Would you write out the lines below exactly, from the one containing "Word for word: including graphing." to the very last, but without the pictures?
:: Information shown
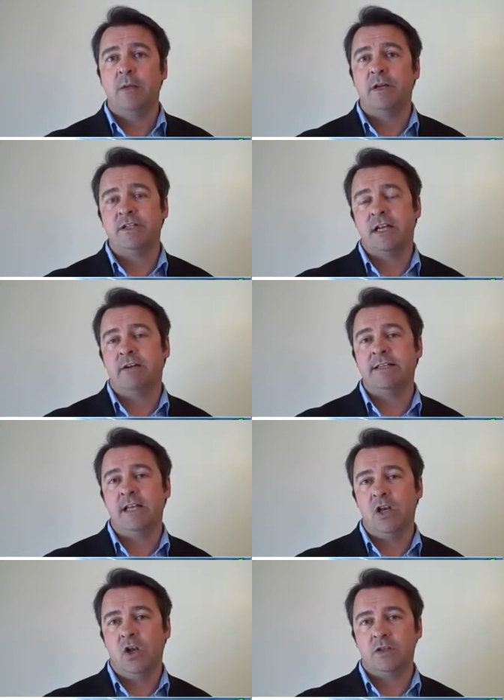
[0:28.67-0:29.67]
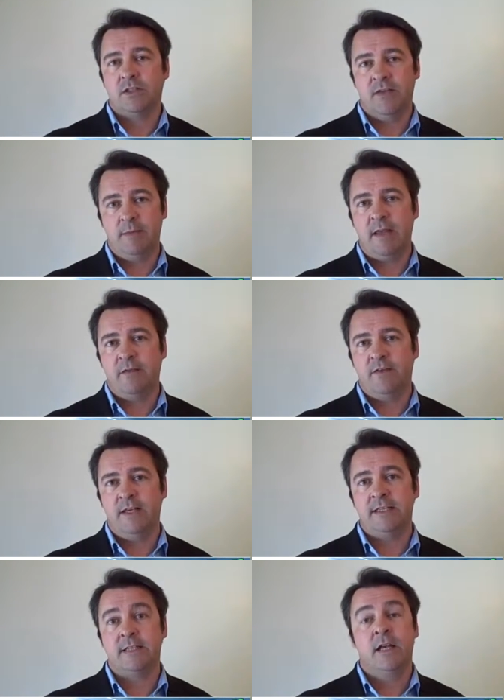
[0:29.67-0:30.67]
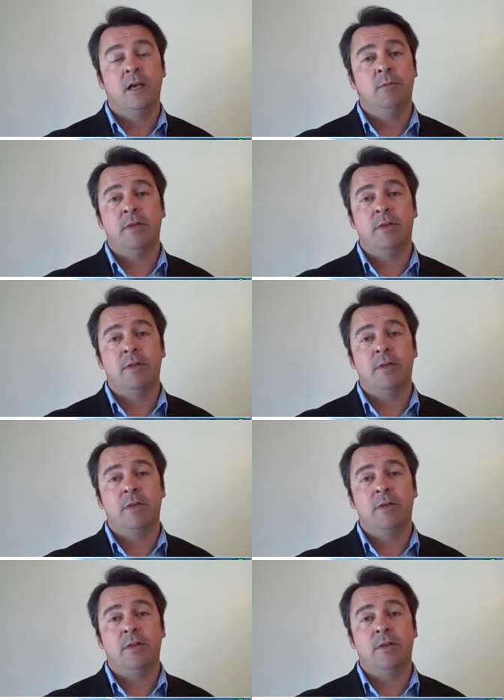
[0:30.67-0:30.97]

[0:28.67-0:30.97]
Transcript: by generating lots of eBay fees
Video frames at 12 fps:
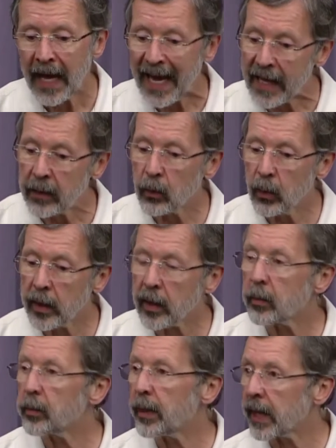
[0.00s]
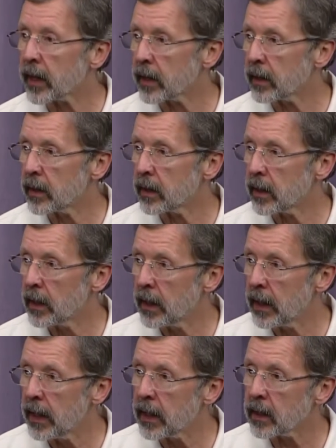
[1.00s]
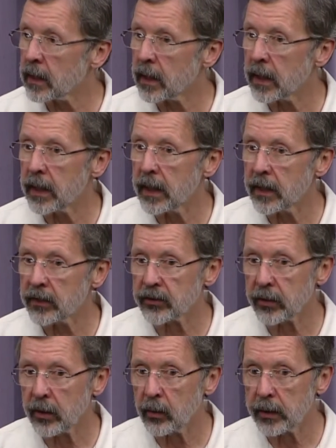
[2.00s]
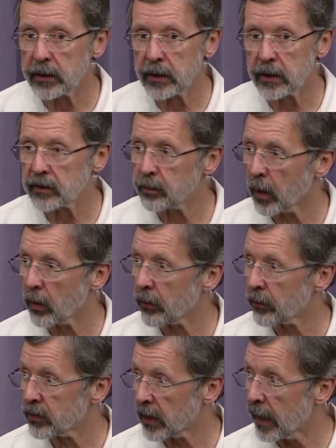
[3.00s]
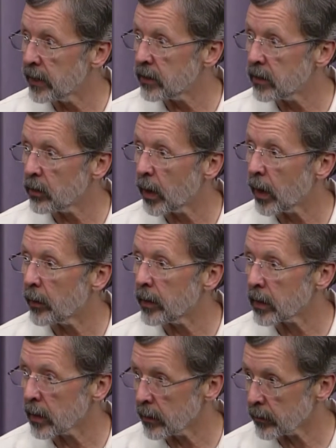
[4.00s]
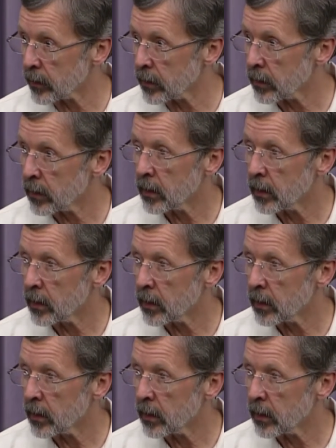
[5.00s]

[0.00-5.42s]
And we're embedded in an industry which is both changing the way we deliver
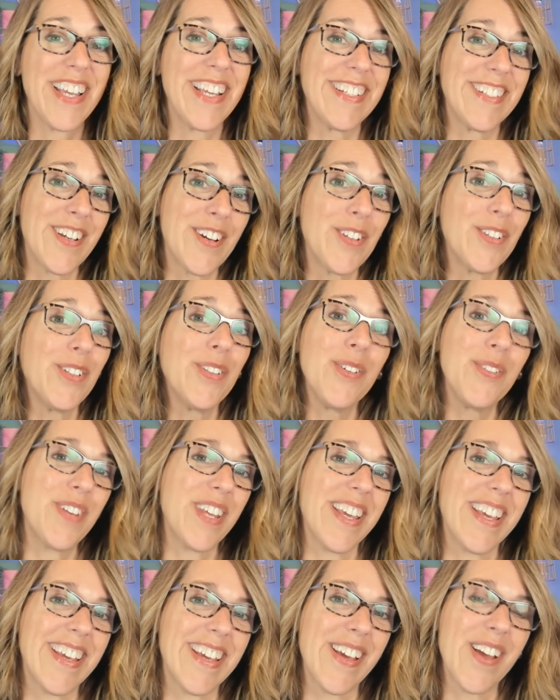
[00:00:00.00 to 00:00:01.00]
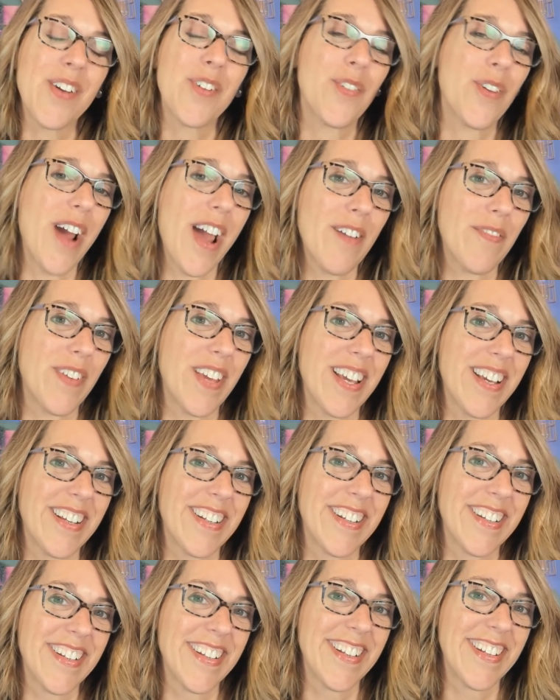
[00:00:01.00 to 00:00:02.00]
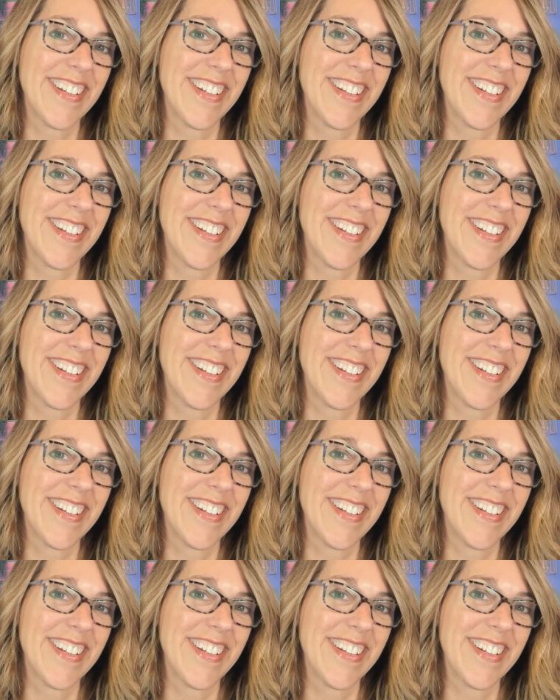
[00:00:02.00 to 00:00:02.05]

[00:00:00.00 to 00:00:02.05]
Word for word: including graphing.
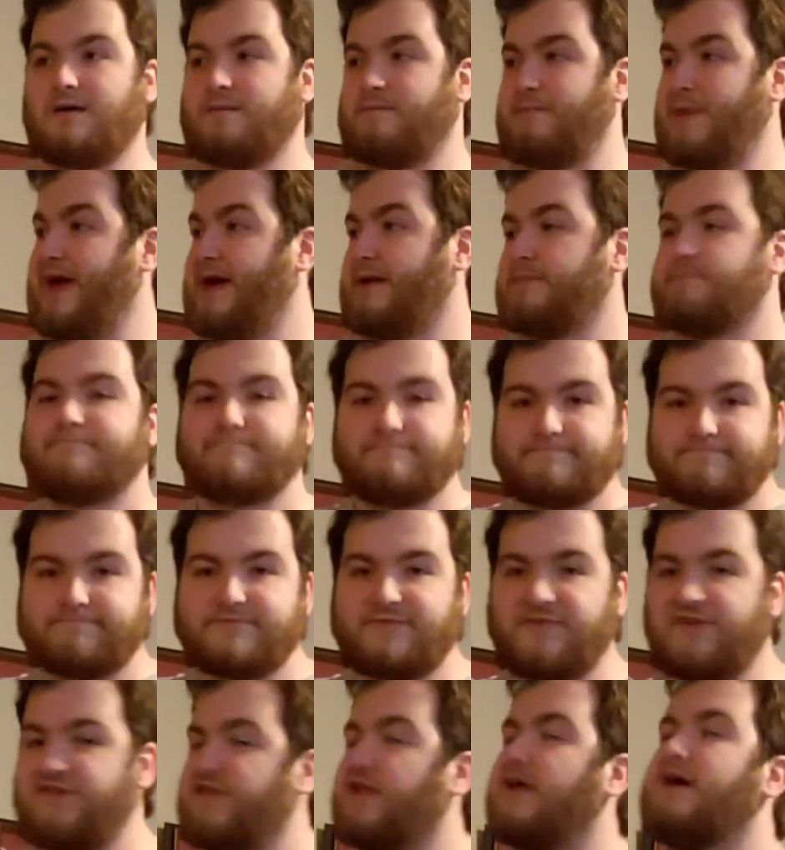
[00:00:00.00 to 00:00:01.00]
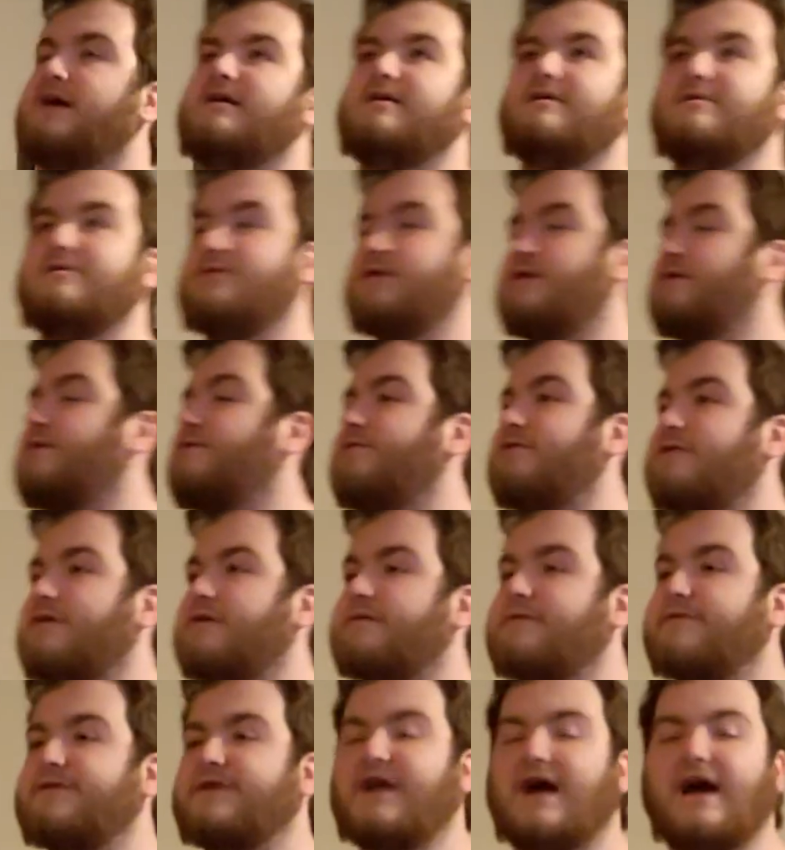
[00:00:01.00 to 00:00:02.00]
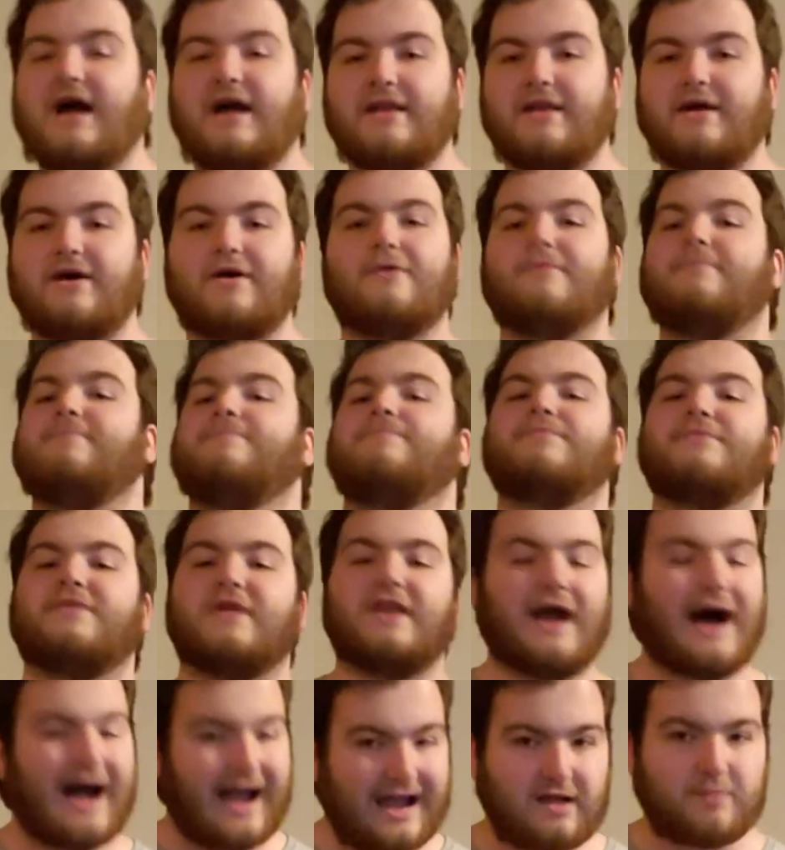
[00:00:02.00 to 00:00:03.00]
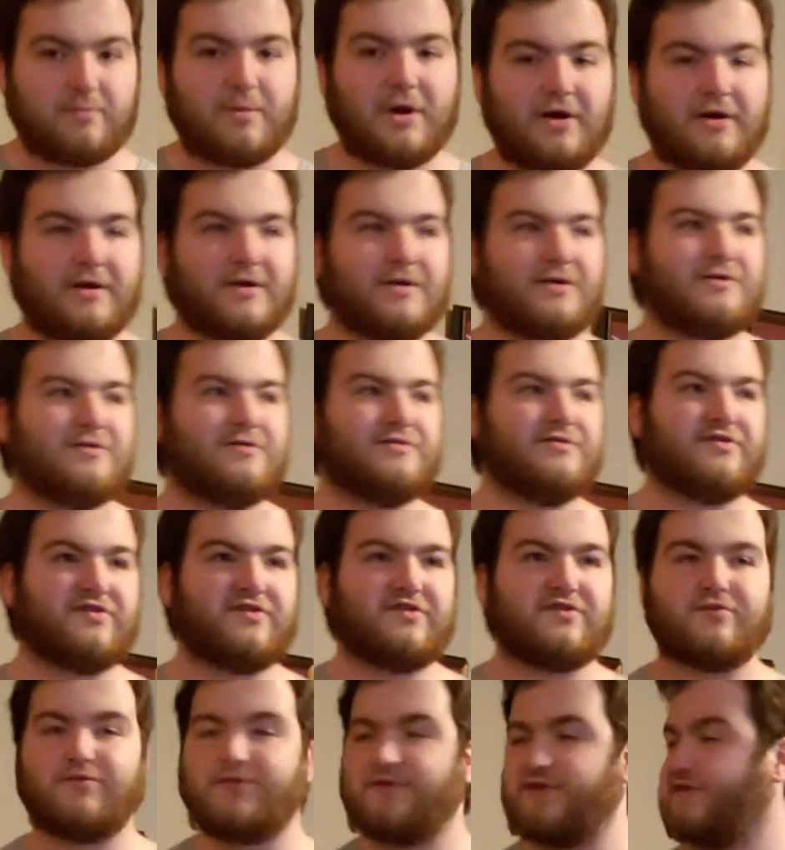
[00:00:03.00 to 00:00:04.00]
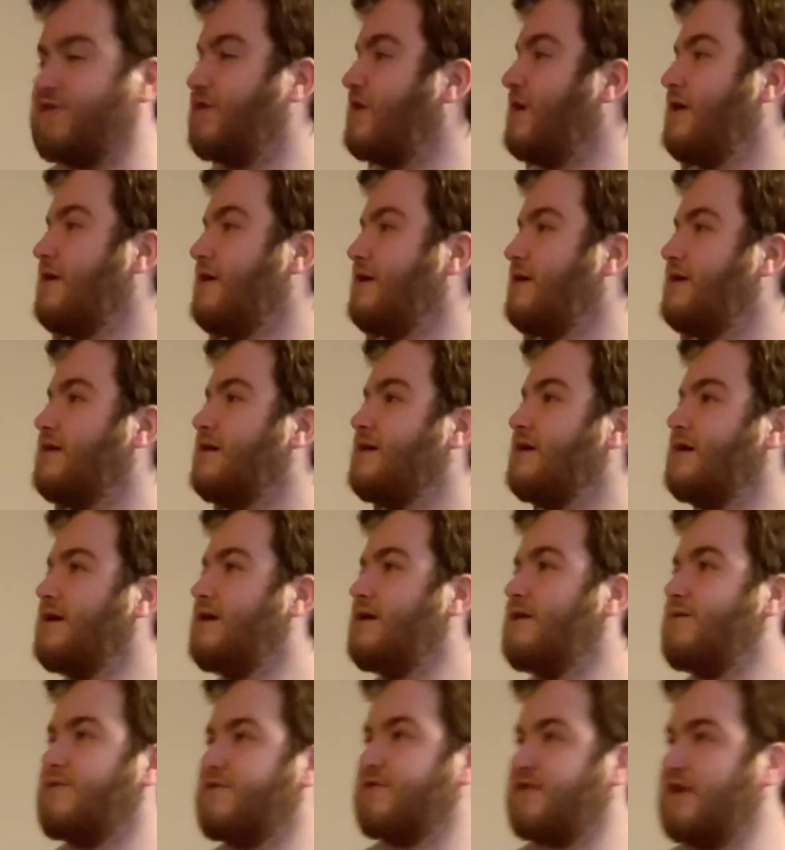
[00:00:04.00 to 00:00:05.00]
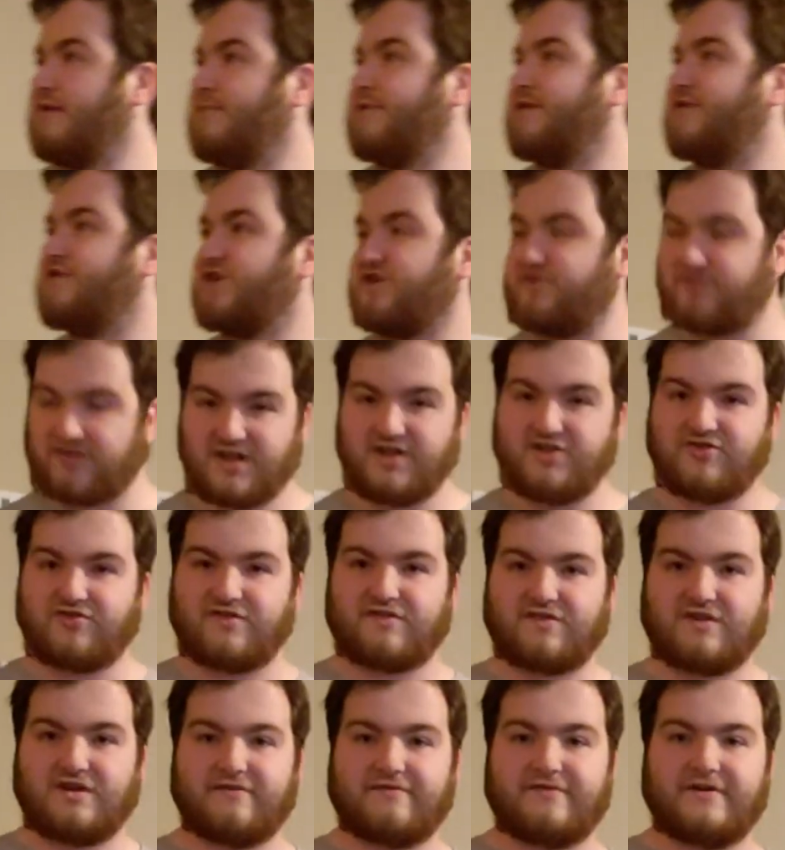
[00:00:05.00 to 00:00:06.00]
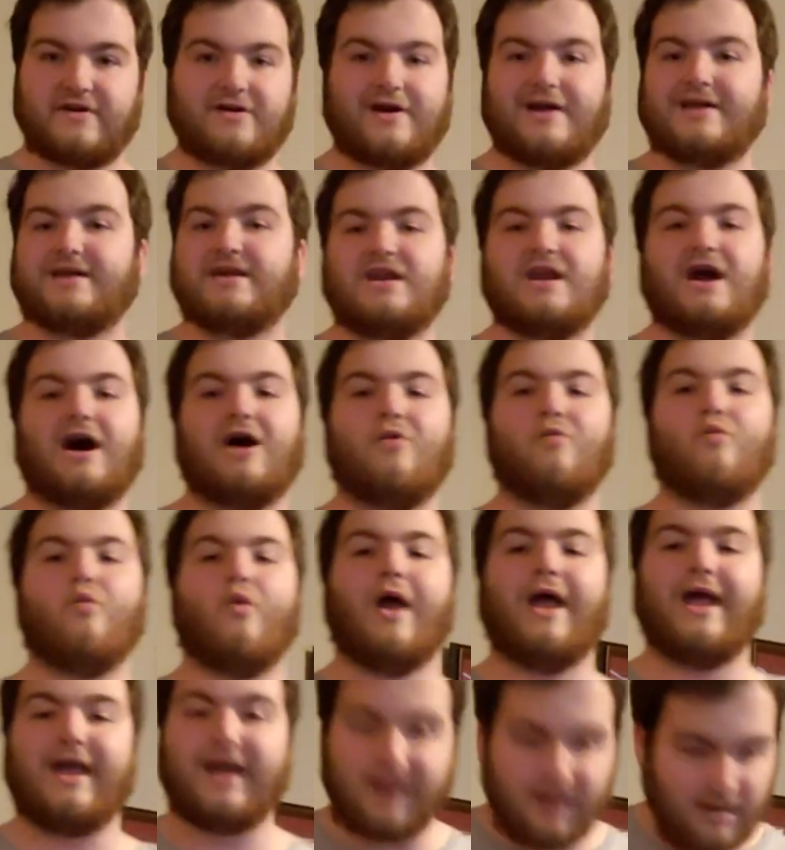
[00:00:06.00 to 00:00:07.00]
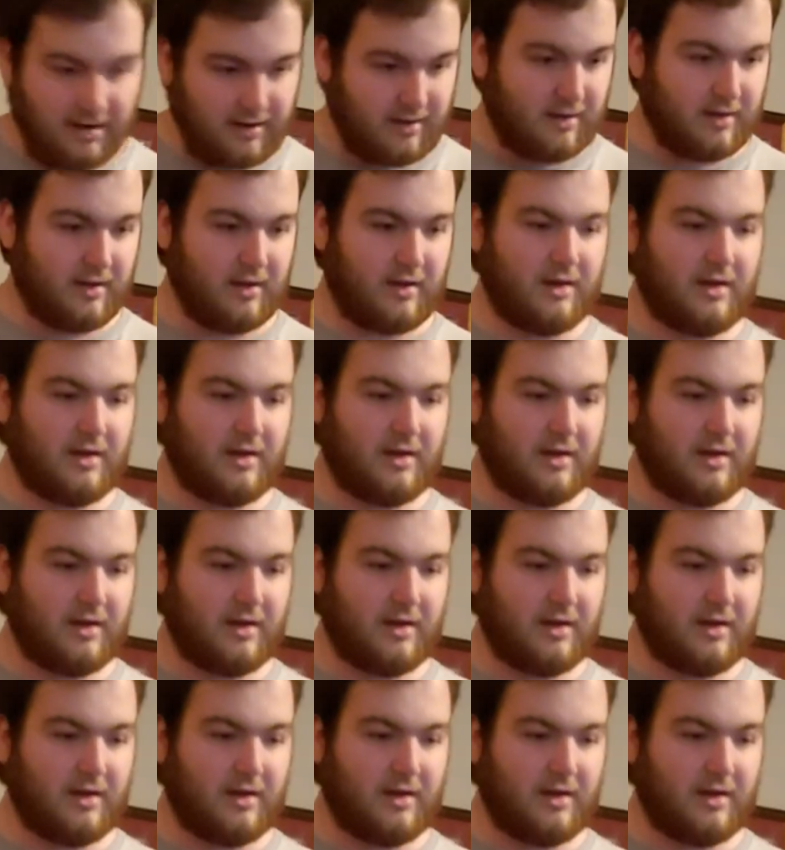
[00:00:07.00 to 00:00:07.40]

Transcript: Man, just little did I know that Ike Barinholtz was gonna be such an interesting figure. I cannot wait.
::::
Your response »
Word for word: including graphing.
[00:00:00.00 to 00:00:01.00]
[00:00:01.00 to 00:00:02.00]
[00:00:02.00 to 00:00:03.00]
[00:00:03.00 to 00:00:04.00]
[00:00:04.00 to 00:00:05.00]
[00:00:05.00 to 00:00:06.00]
[00:00:06.00 to 00:00:07.00]
[00:00:07.00 to 00:00:07.40]

Transcript: Man, just little did I know that Ike Barinholtz was gonna be such an interesting figure. I cannot wait.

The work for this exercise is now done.